# Protein and Genetic Engineering

### P1 - Working with poses

#### Introduction

When working with protein structures, it is essential to access the structural data straightforwardly. This information includes data about the protein's composition, topology, coordinates, etc. With visualization, which helps to gain information about the protein's structure spatial organization, programs can carry out many valuable calculations to further our understanding of the macromolecular system and its functions.
[PyRosetta](http://www.pyrosetta.org/) is a library that allows to model and design of macromolecular structures. It is written in Python and is based on a more extensive program called [Rosetta](https://www.rosettacommons.org/). Here, we review some basic concepts to learn how to access and manipulate protein's structural data using this library.

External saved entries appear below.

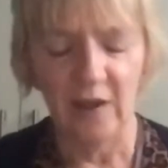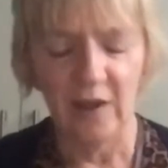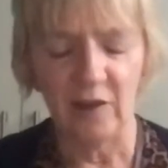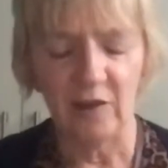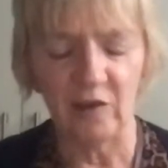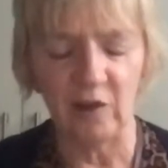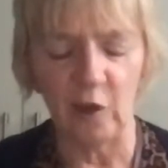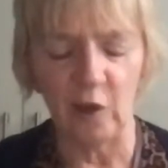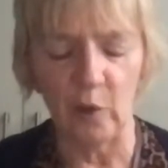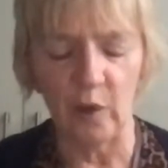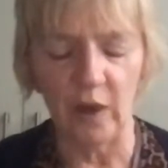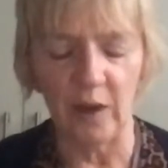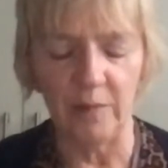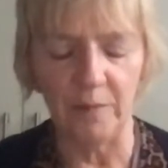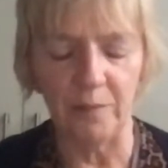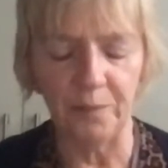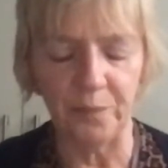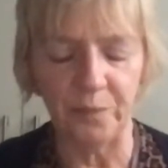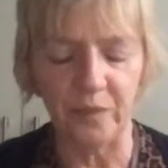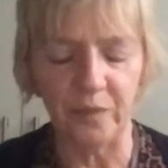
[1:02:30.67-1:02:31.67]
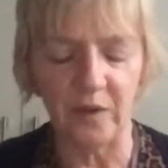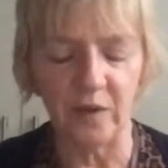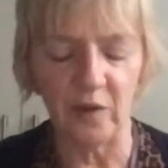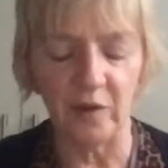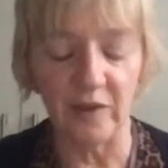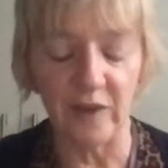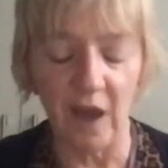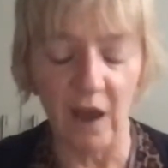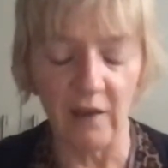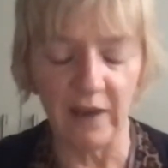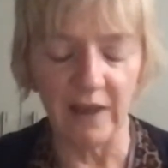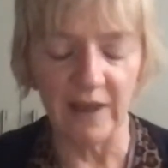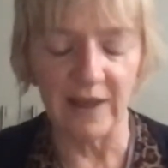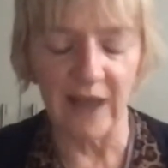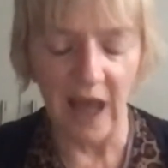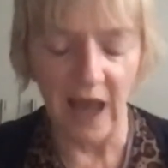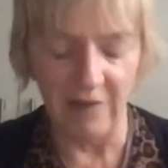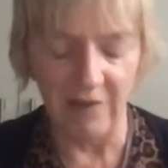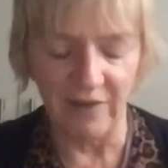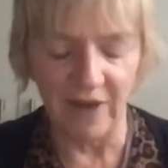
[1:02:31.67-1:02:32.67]
So, um, so targets
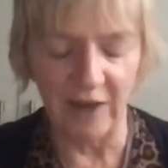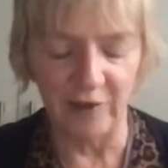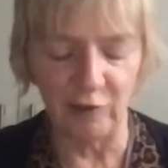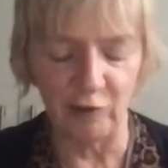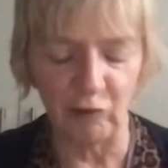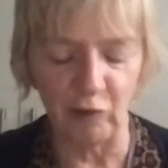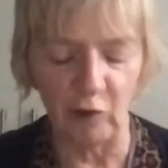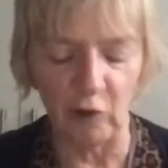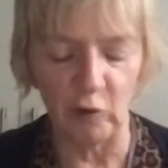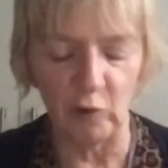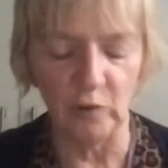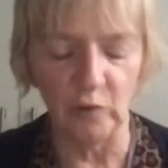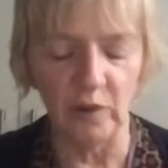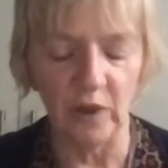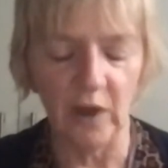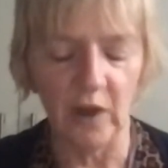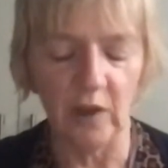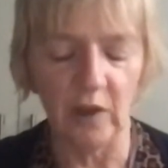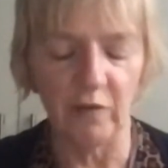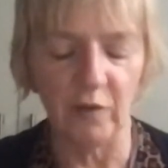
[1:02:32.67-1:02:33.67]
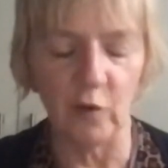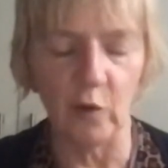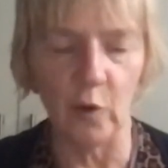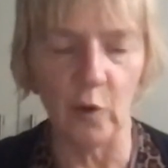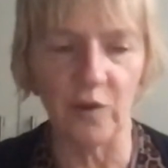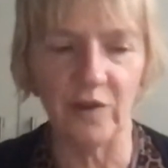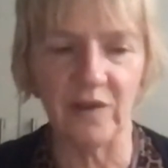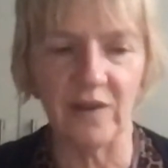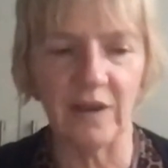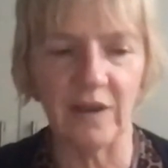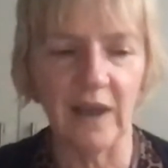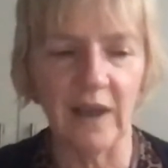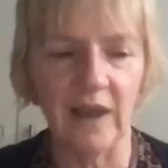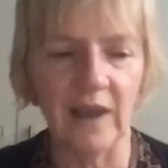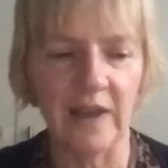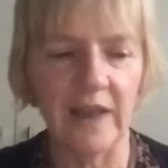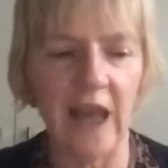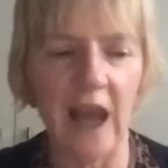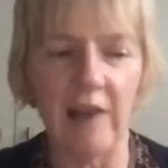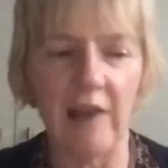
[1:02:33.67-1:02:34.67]
have had a role. Of course,
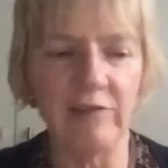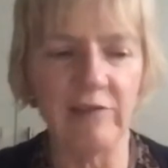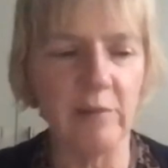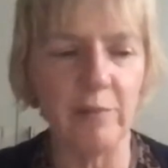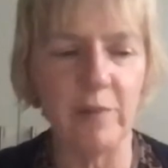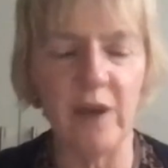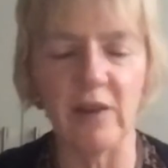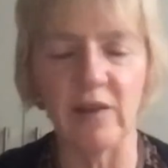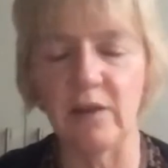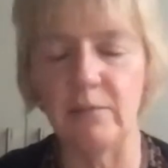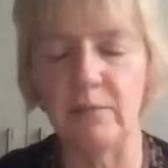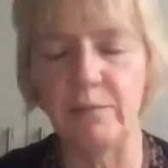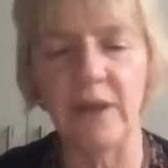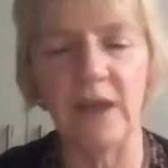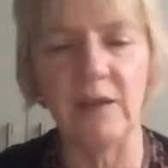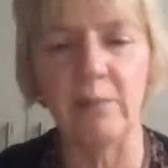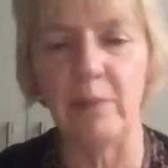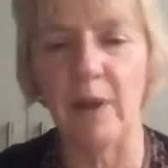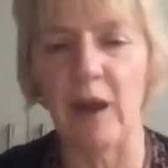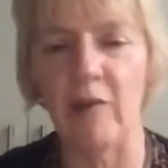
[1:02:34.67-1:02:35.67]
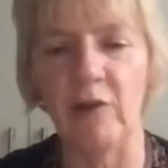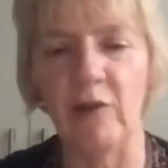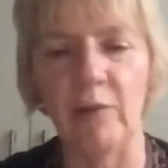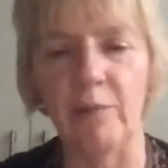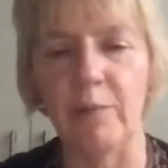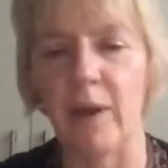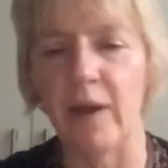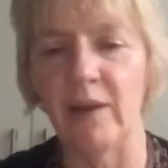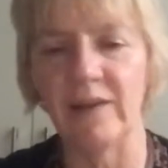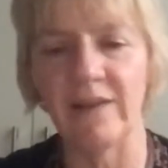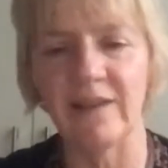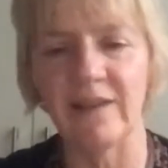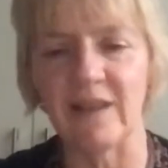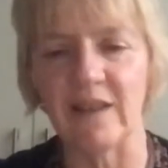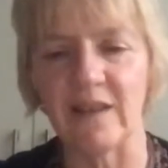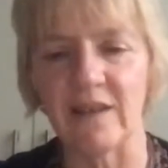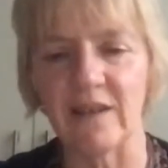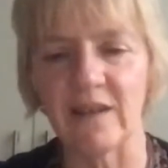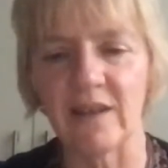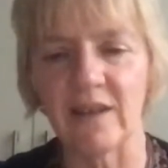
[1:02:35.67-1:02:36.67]
they have to be underpinned by real
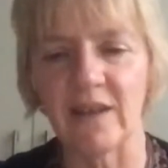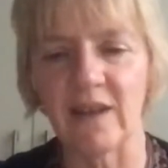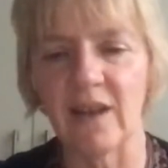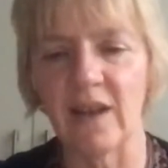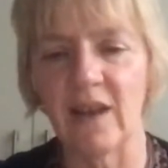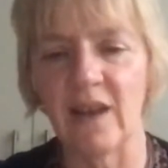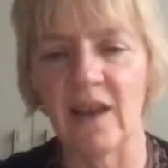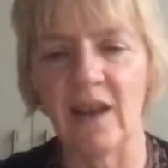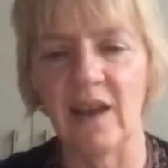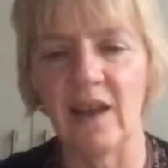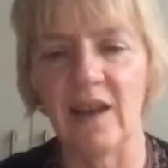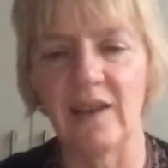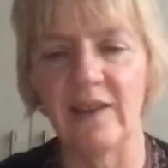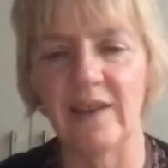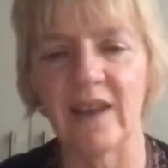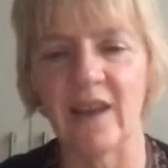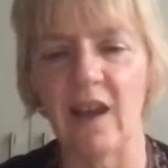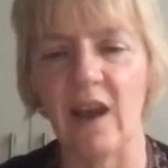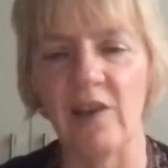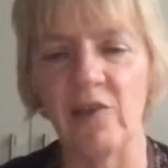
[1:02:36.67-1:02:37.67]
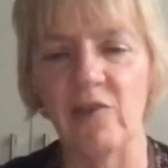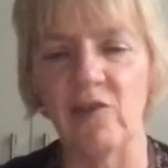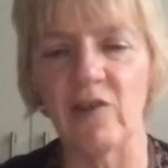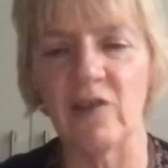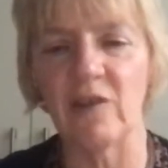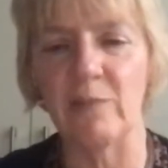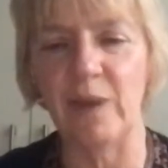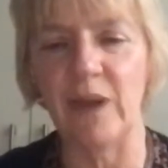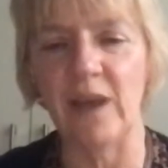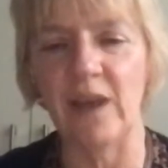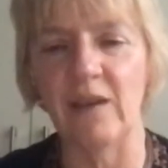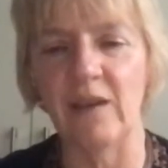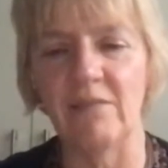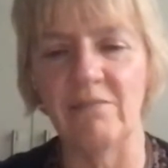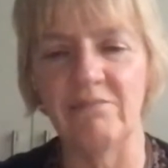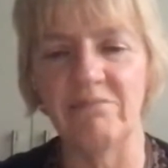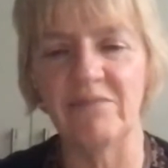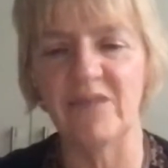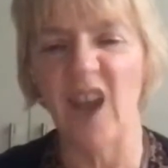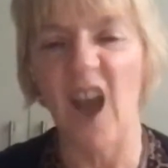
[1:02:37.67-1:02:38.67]
policies. They can't just be
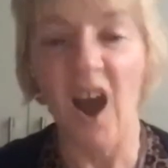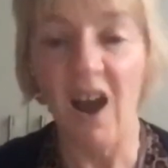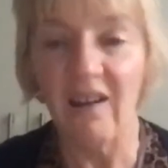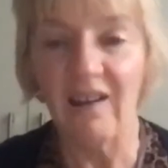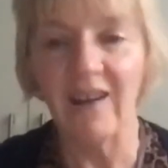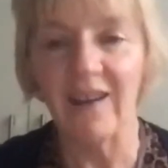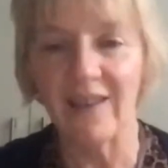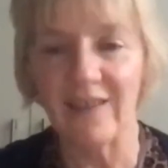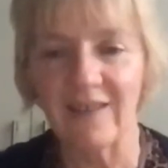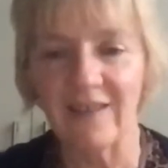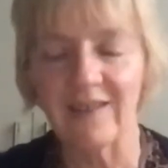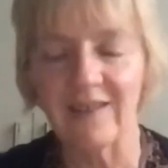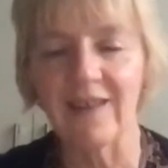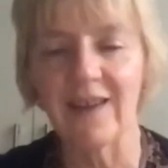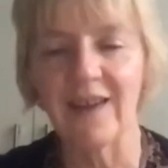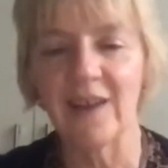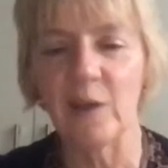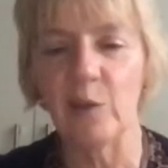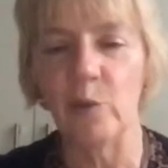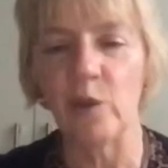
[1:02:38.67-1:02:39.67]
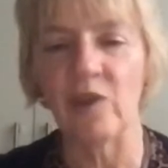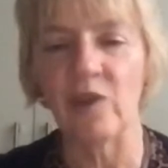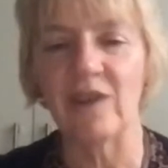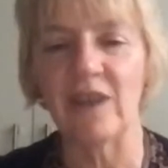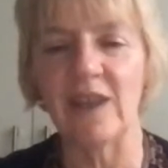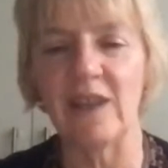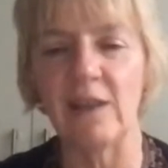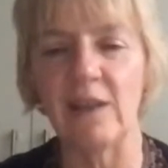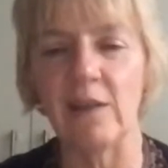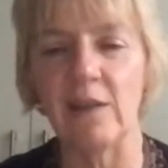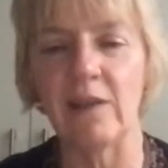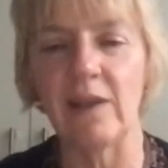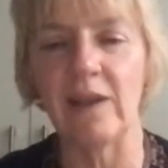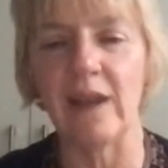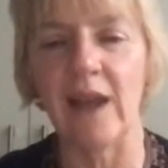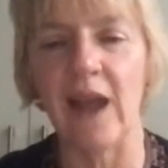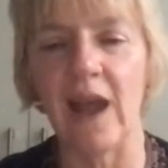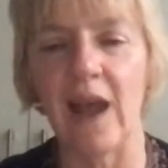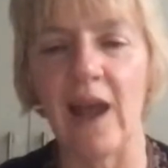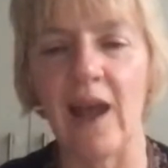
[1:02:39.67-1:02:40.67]
targets which sit in thin
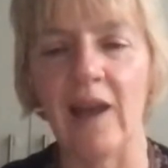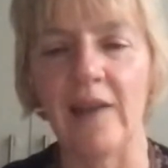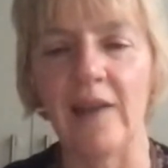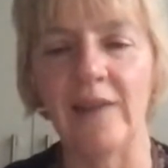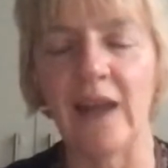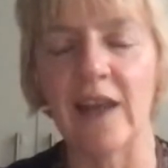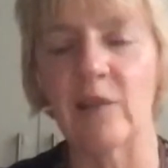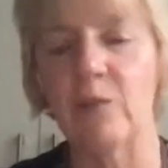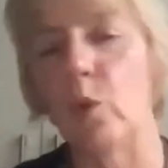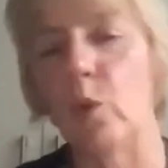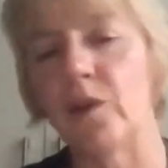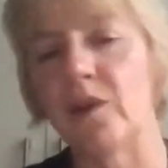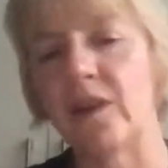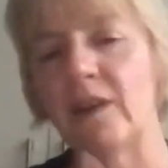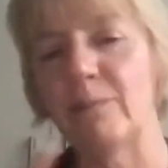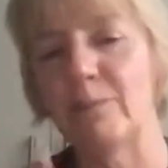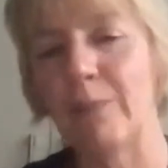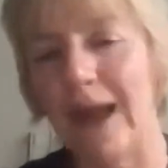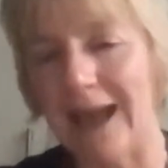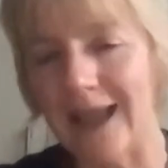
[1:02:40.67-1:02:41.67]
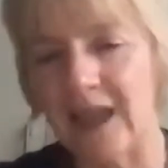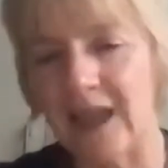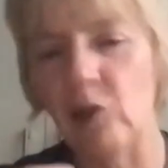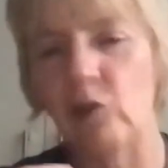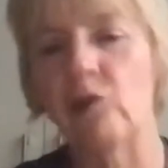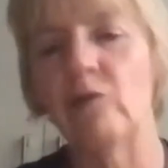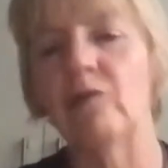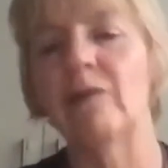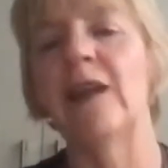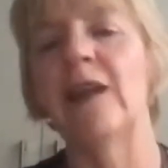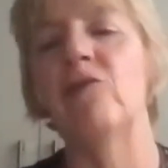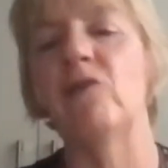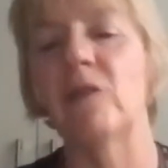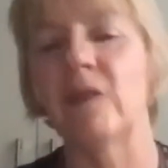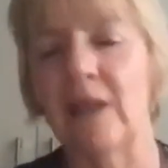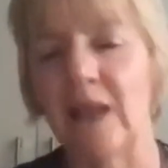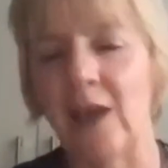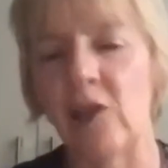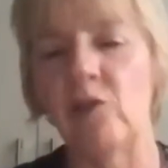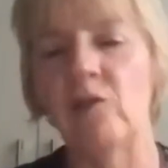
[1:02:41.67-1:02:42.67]
air. And that's what this package of
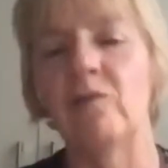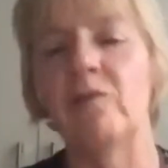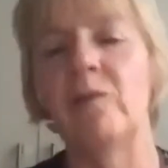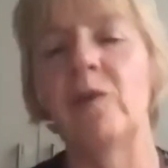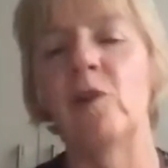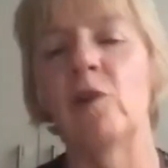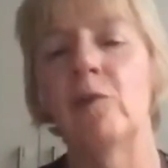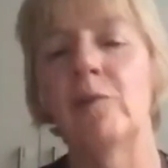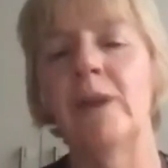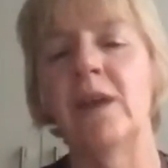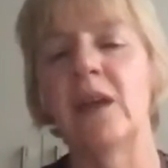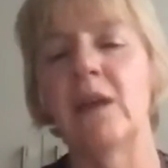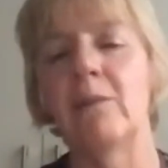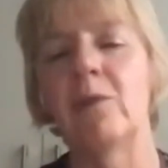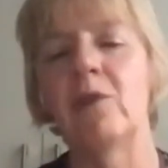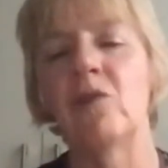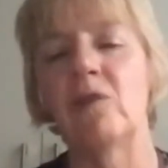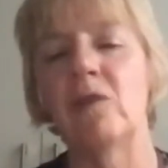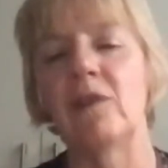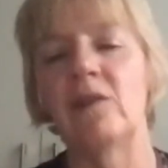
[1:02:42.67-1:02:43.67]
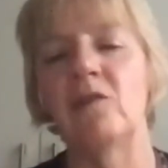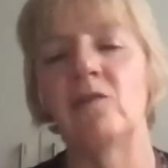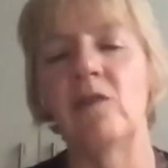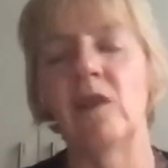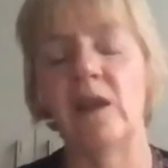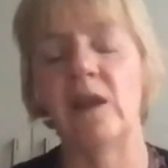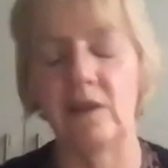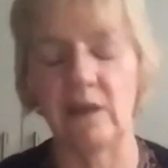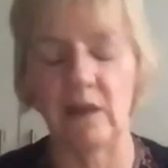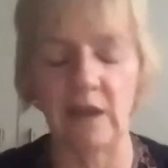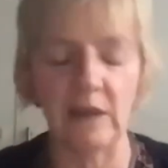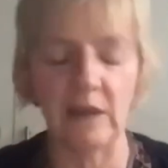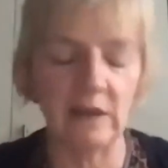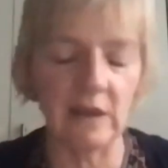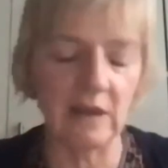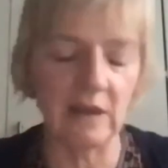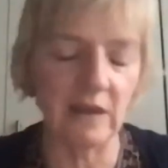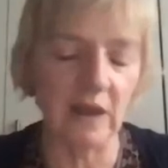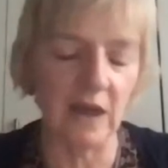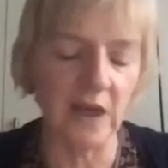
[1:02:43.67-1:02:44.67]
legislation from the European Commission is, is, is
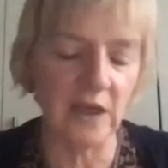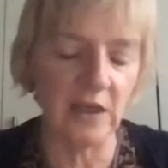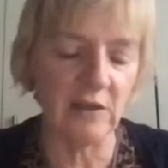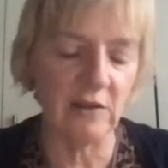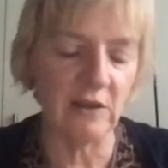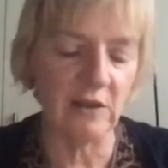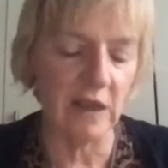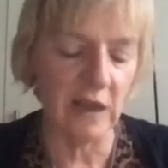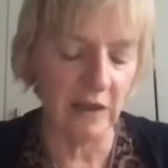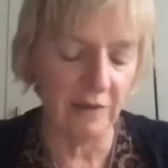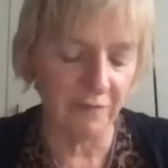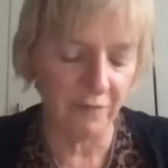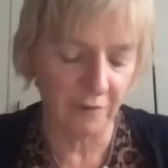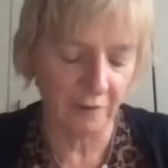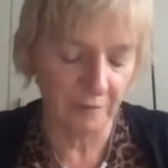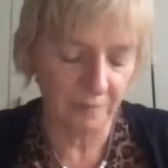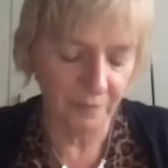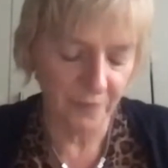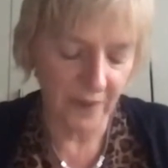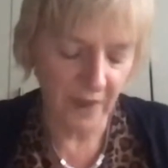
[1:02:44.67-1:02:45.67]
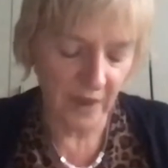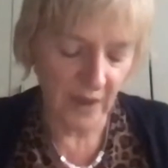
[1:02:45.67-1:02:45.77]
designed to deliver.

#### Importing and initializing Rosetta

First, we start by importing the library's content in our Jupyter notebook:

In [None]:
from pyrosetta import *
init()

#### Loading a protein structure as a ```Pose``` object

PyRosetta reads PDB files into a ```Pose()``` object. This is a special class with several methods about the protein's structure. We start by initilizing this class using as input a PDB file contained in the input folder:

In [None]:
pose = pose_from_pdb('input/5TJ3.pdb')

Our ```pose``` variable now reference the initialized instance of a PyRosetta's ```Pose()``` class. We can now access several attributes and methods inside this class. We note that a large output text is written upon loading the PDB file into a Pose class object. This output reflects details about the process of parsing the information contained in the PDB file. An important piece of information is the missing atoms in the PDB file, which are directly inferred from each residue's atomic composition. Since an incomplete residue inside the protein is senseless, the library automatically builds coordinates for the missing atoms based on known (and ideal) atom distance geometries for each residue type.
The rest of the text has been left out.